*DATASET EXTRACT*.

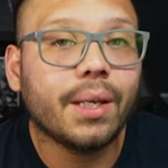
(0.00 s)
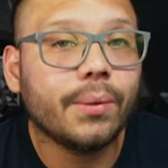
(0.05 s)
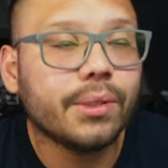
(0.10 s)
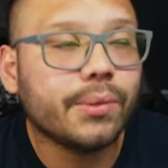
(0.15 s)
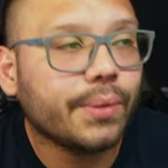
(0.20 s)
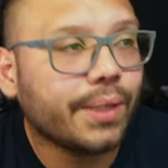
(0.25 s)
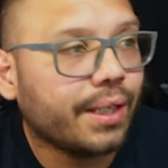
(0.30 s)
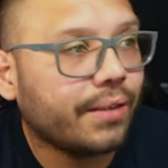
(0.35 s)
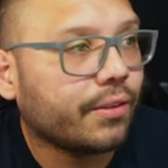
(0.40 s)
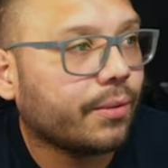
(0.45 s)
Now,
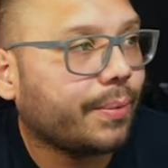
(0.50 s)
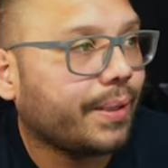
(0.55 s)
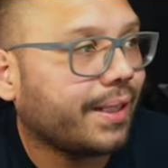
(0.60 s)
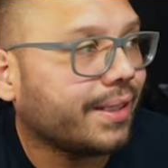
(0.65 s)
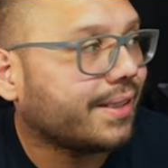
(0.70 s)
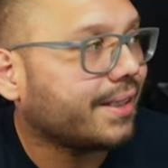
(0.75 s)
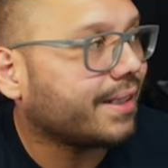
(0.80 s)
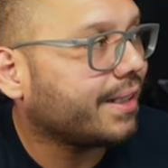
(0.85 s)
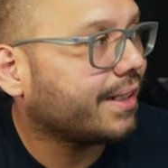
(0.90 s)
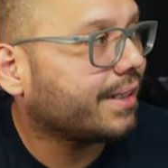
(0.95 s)
once we have our
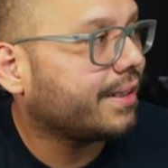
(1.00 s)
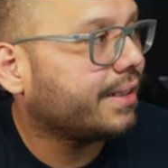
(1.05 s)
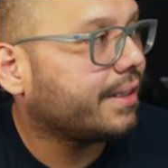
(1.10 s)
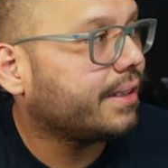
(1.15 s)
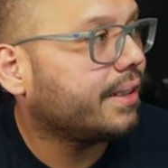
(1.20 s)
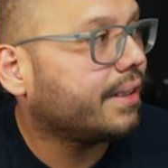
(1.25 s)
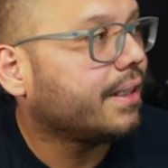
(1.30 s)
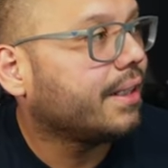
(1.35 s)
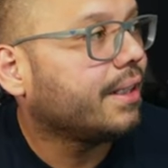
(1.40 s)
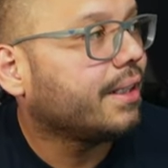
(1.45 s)
plan
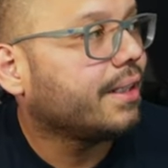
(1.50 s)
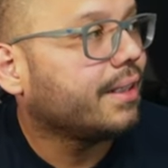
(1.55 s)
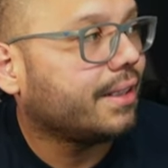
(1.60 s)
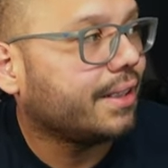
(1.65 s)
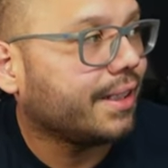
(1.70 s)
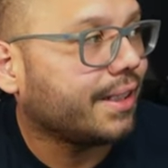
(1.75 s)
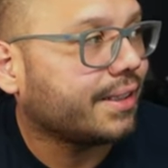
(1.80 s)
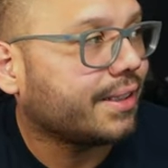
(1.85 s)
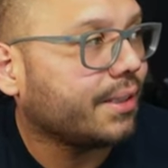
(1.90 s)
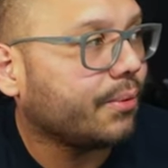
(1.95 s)
selected,
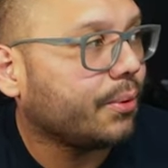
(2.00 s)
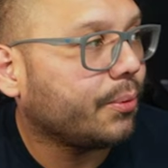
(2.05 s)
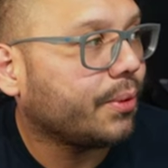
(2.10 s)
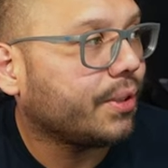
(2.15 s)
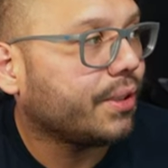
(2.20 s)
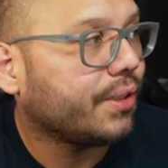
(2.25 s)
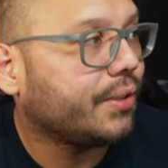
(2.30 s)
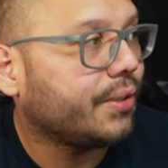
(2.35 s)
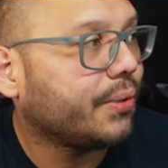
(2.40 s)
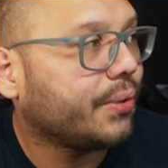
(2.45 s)
the next thing we
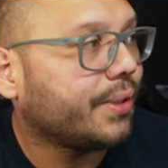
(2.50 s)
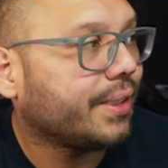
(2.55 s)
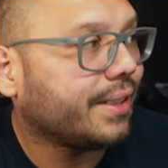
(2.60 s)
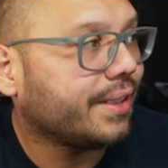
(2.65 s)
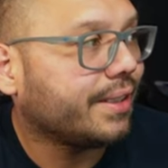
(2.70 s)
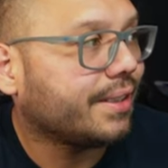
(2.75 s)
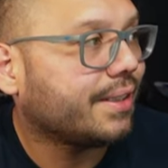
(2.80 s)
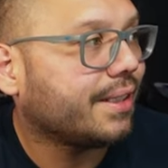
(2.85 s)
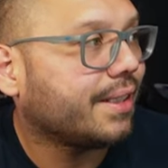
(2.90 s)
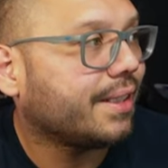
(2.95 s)
want to do
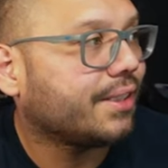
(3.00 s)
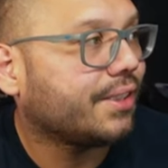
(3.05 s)
is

*WORK TO BE COMPLETED*.
Set down the data above word for word, leaving every picture out.

*RESPONSE*.
(0.00 s)
(0.05 s)
(0.10 s)
(0.15 s)
(0.20 s)
(0.25 s)
(0.30 s)
(0.35 s)
(0.40 s)
(0.45 s)
Now,
(0.50 s)
(0.55 s)
(0.60 s)
(0.65 s)
(0.70 s)
(0.75 s)
(0.80 s)
(0.85 s)
(0.90 s)
(0.95 s)
once we have our
(1.00 s)
(1.05 s)
(1.10 s)
(1.15 s)
(1.20 s)
(1.25 s)
(1.30 s)
(1.35 s)
(1.40 s)
(1.45 s)
plan
(1.50 s)
(1.55 s)
(1.60 s)
(1.65 s)
(1.70 s)
(1.75 s)
(1.80 s)
(1.85 s)
(1.90 s)
(1.95 s)
selected,
(2.00 s)
(2.05 s)
(2.10 s)
(2.15 s)
(2.20 s)
(2.25 s)
(2.30 s)
(2.35 s)
(2.40 s)
(2.45 s)
the next thing we
(2.50 s)
(2.55 s)
(2.60 s)
(2.65 s)
(2.70 s)
(2.75 s)
(2.80 s)
(2.85 s)
(2.90 s)
(2.95 s)
want to do
(3.00 s)
(3.05 s)
is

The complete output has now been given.